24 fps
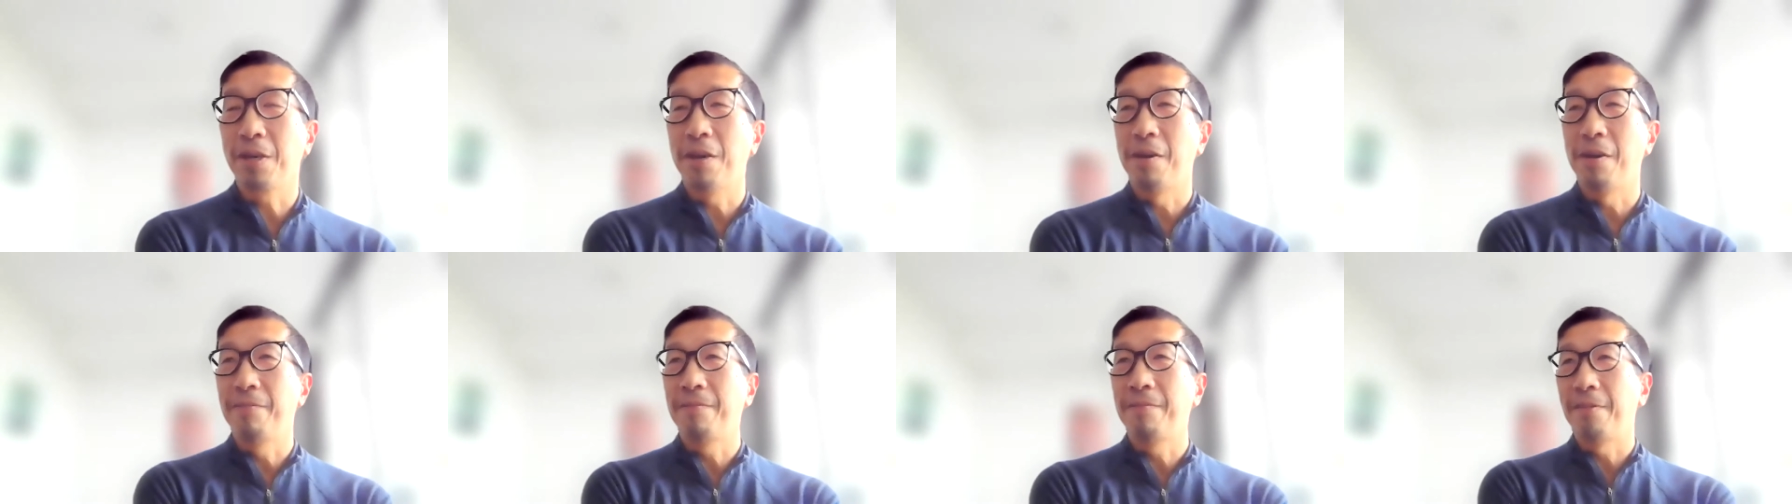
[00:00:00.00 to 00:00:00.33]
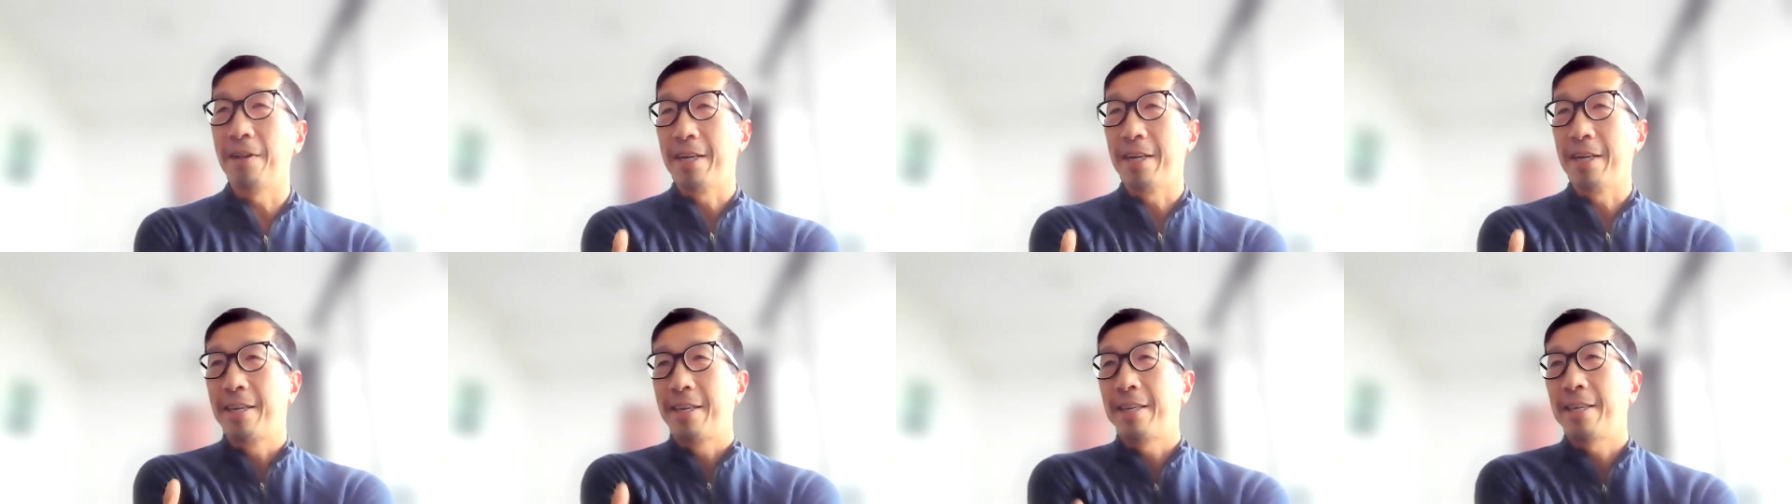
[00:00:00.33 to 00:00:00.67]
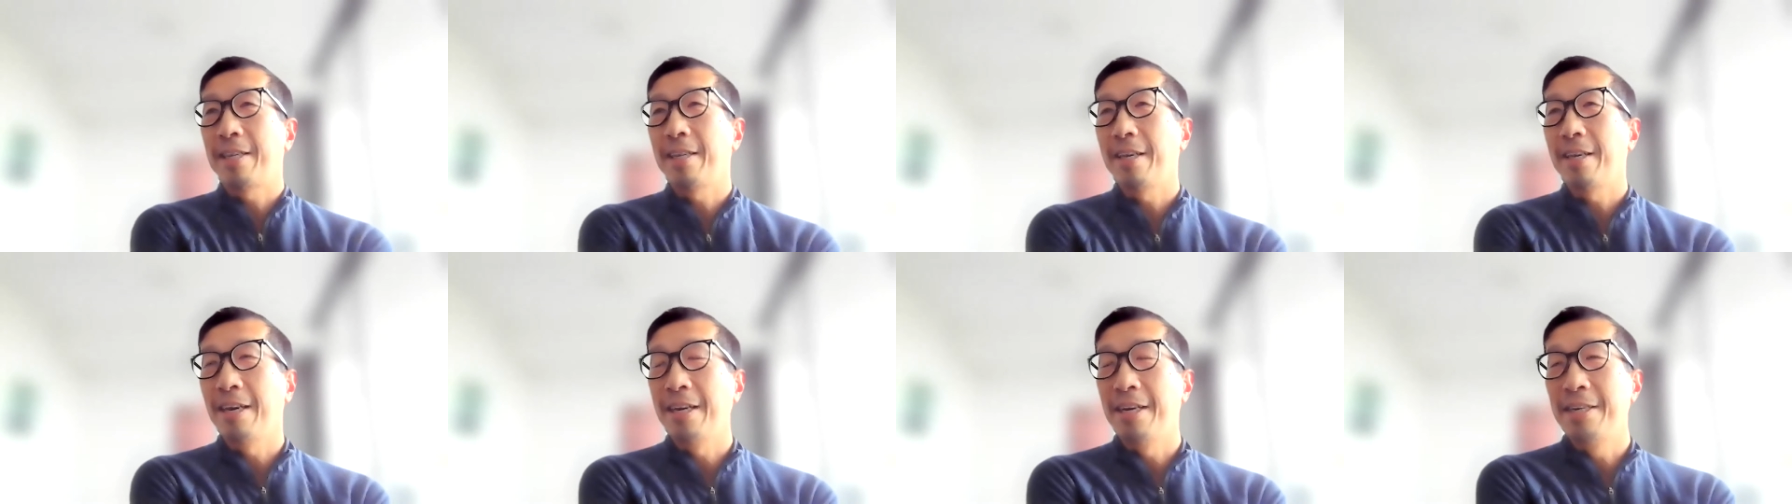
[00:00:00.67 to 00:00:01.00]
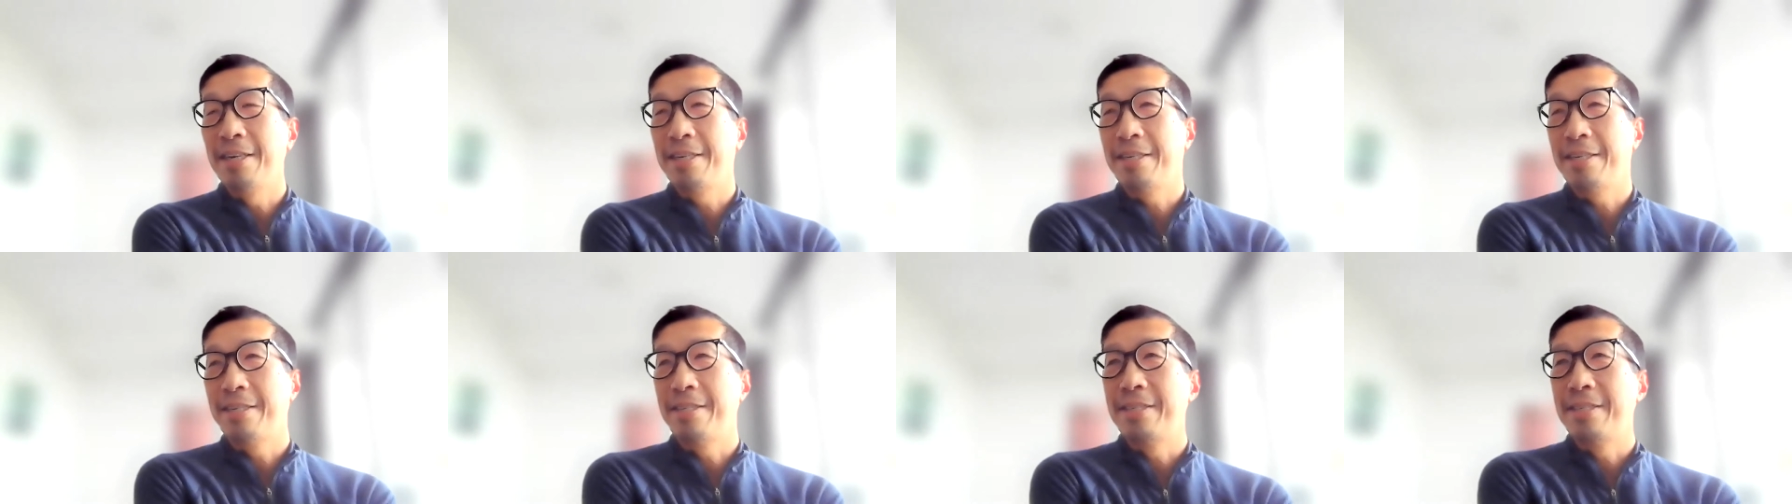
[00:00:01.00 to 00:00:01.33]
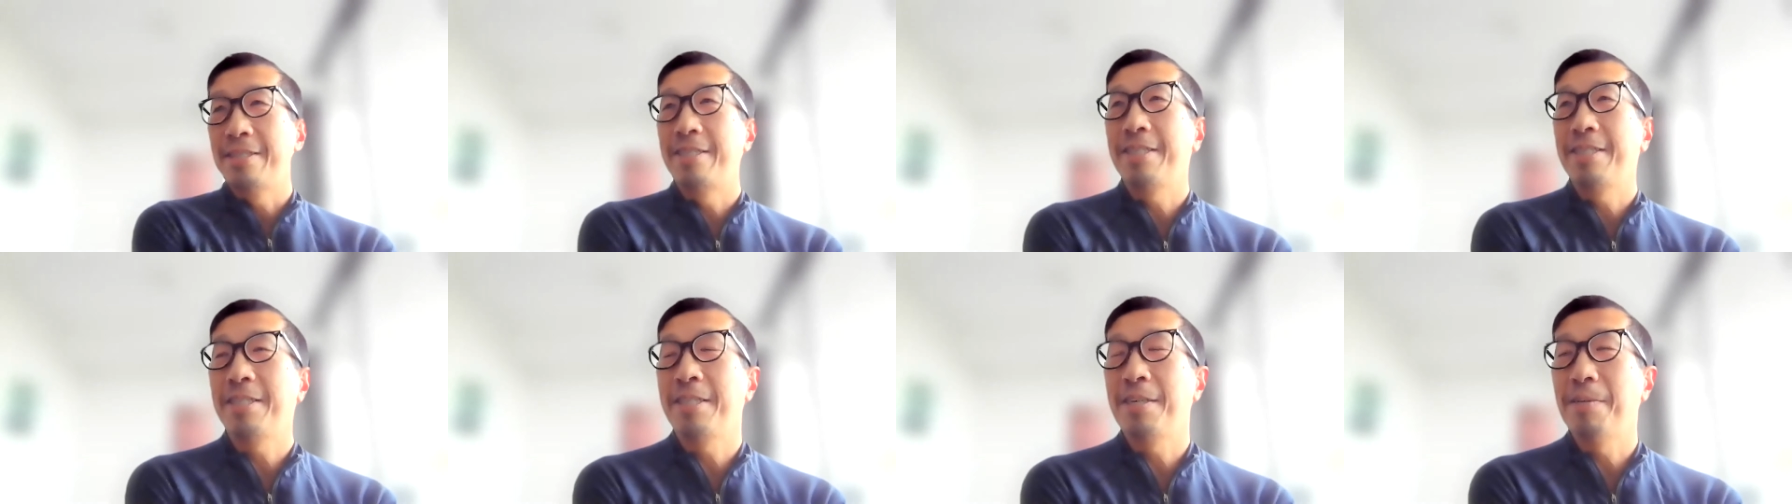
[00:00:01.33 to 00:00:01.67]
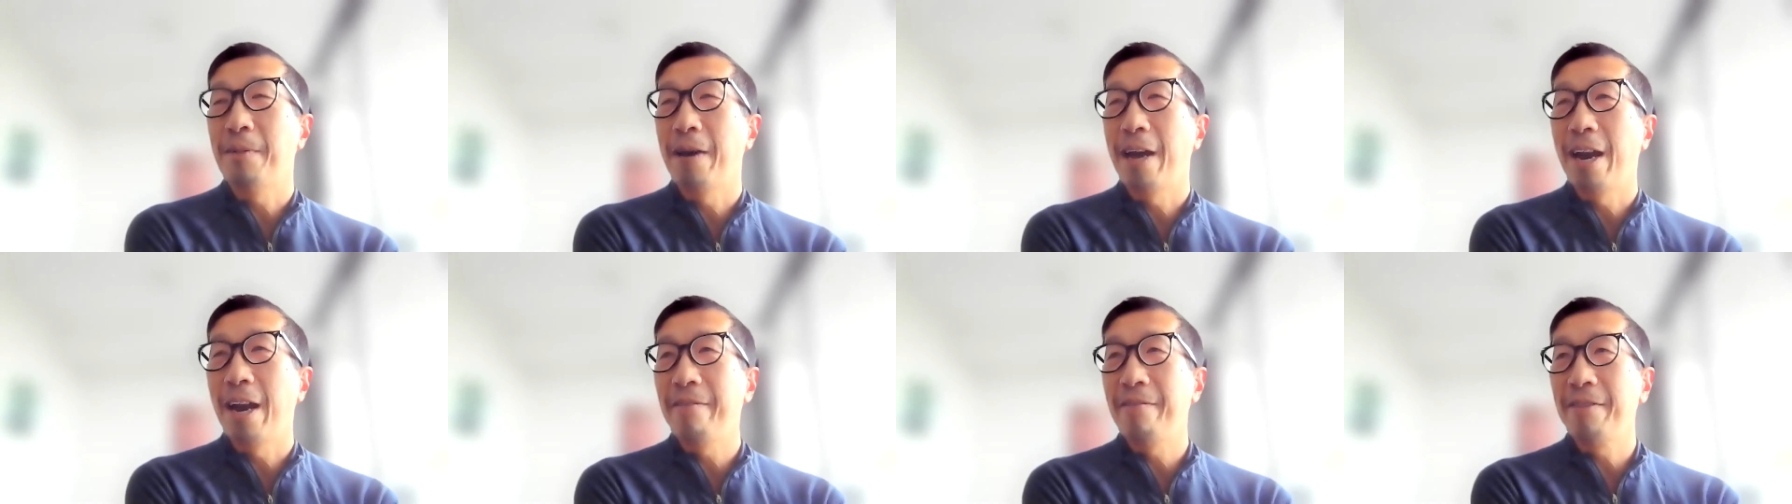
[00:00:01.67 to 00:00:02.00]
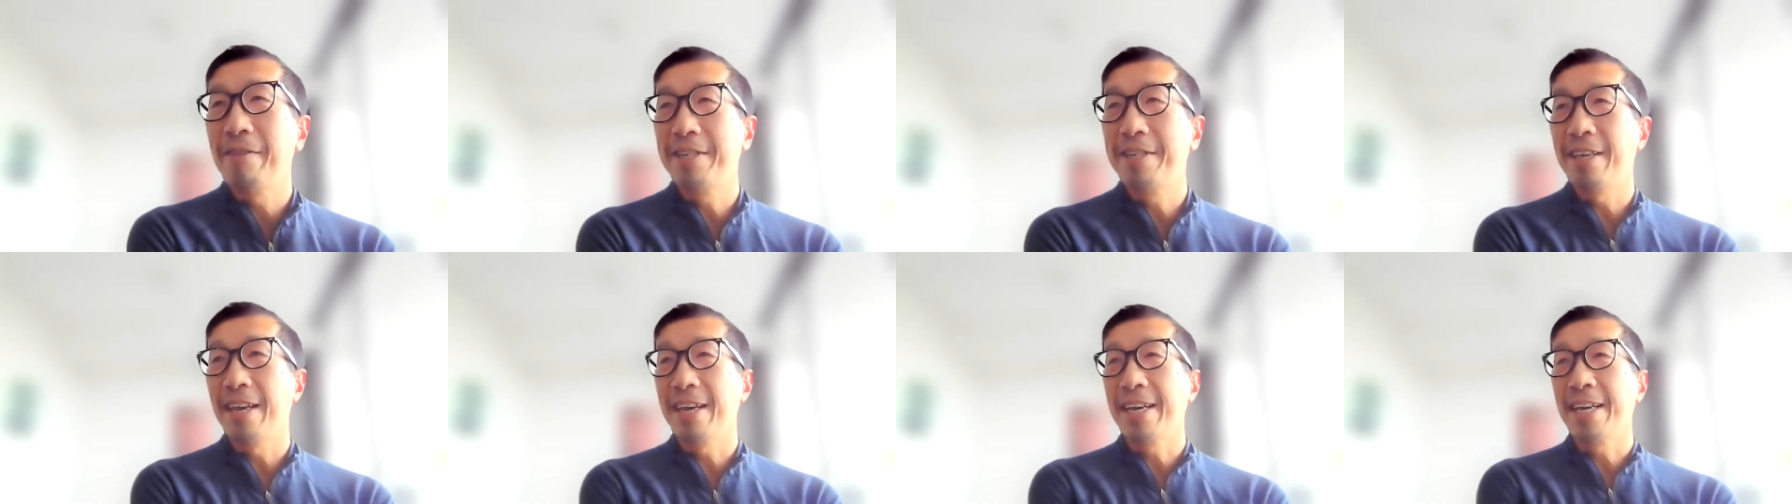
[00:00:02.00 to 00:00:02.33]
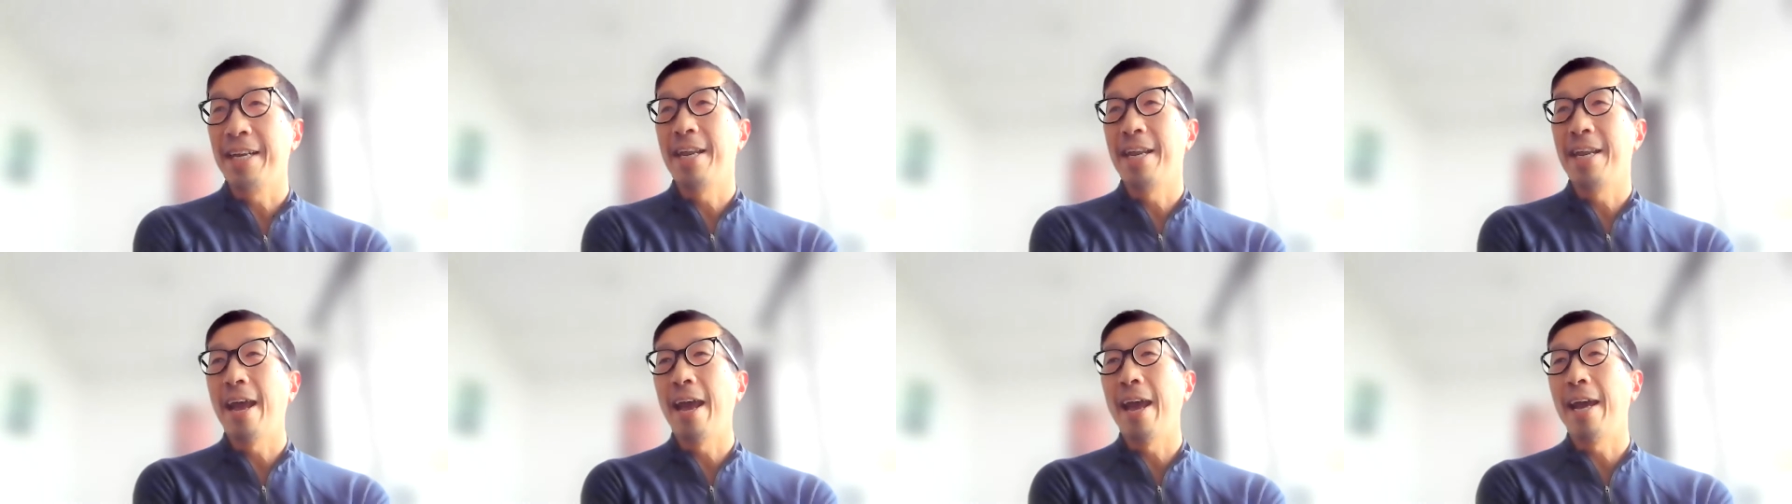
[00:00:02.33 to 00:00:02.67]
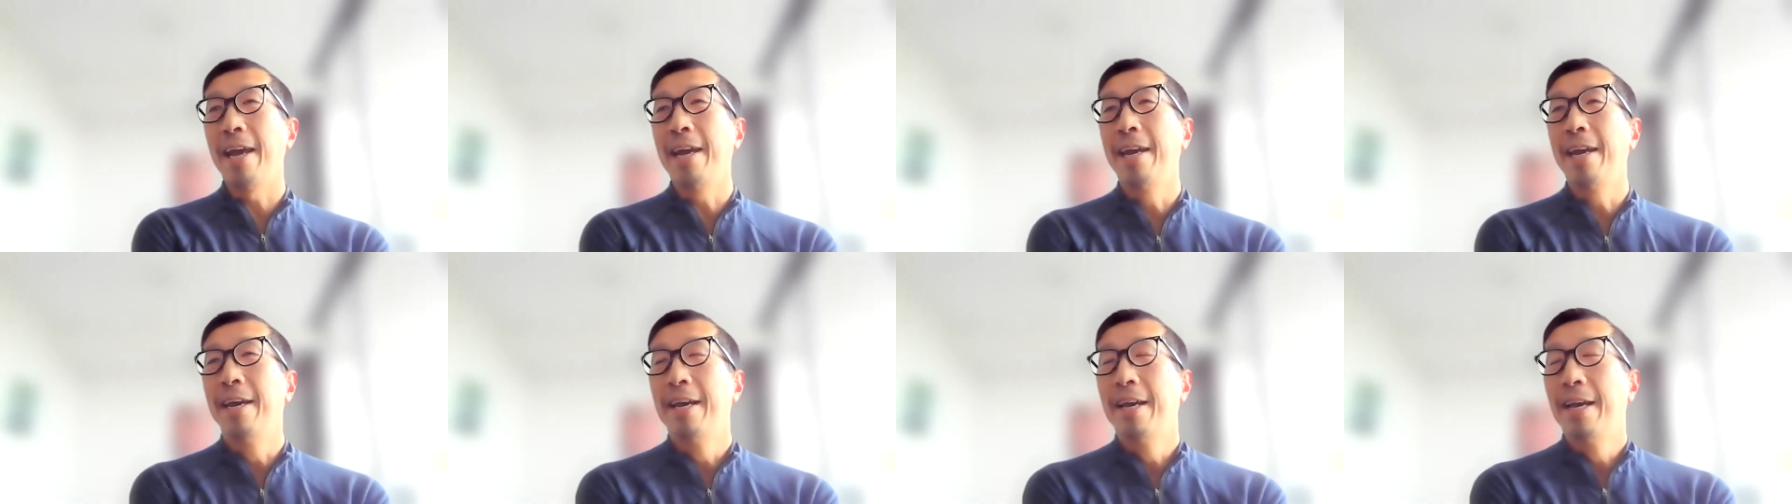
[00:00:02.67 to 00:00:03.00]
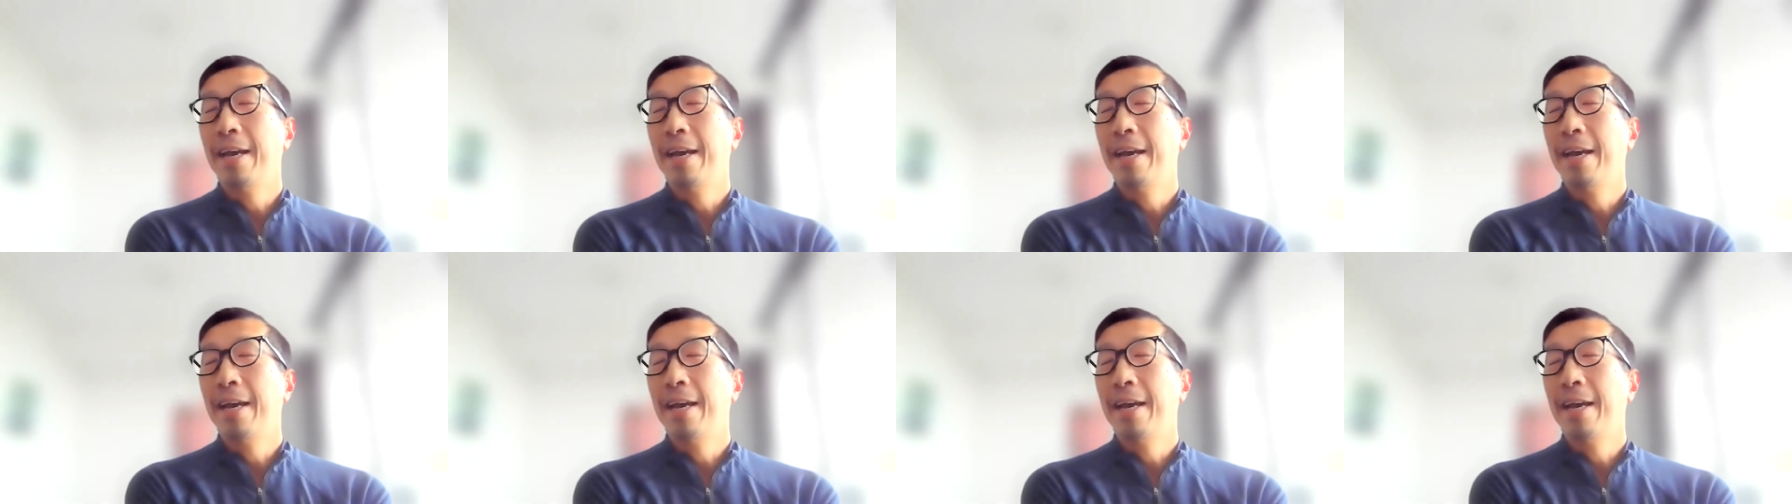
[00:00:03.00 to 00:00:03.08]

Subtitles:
conflict just about every second day,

□ □ □ □ □

WHAT YOU ARE ASKED TO DO: Each entry above must be duplicated precisely; none of the pictures may be included.

ANSWER SECTION:
24 fps
[00:00:00.00 to 00:00:00.33]
[00:00:00.33 to 00:00:00.67]
[00:00:00.67 to 00:00:01.00]
[00:00:01.00 to 00:00:01.33]
[00:00:01.33 to 00:00:01.67]
[00:00:01.67 to 00:00:02.00]
[00:00:02.00 to 00:00:02.33]
[00:00:02.33 to 00:00:02.67]
[00:00:02.67 to 00:00:03.00]
[00:00:03.00 to 00:00:03.08]

Subtitles:
conflict just about every second day,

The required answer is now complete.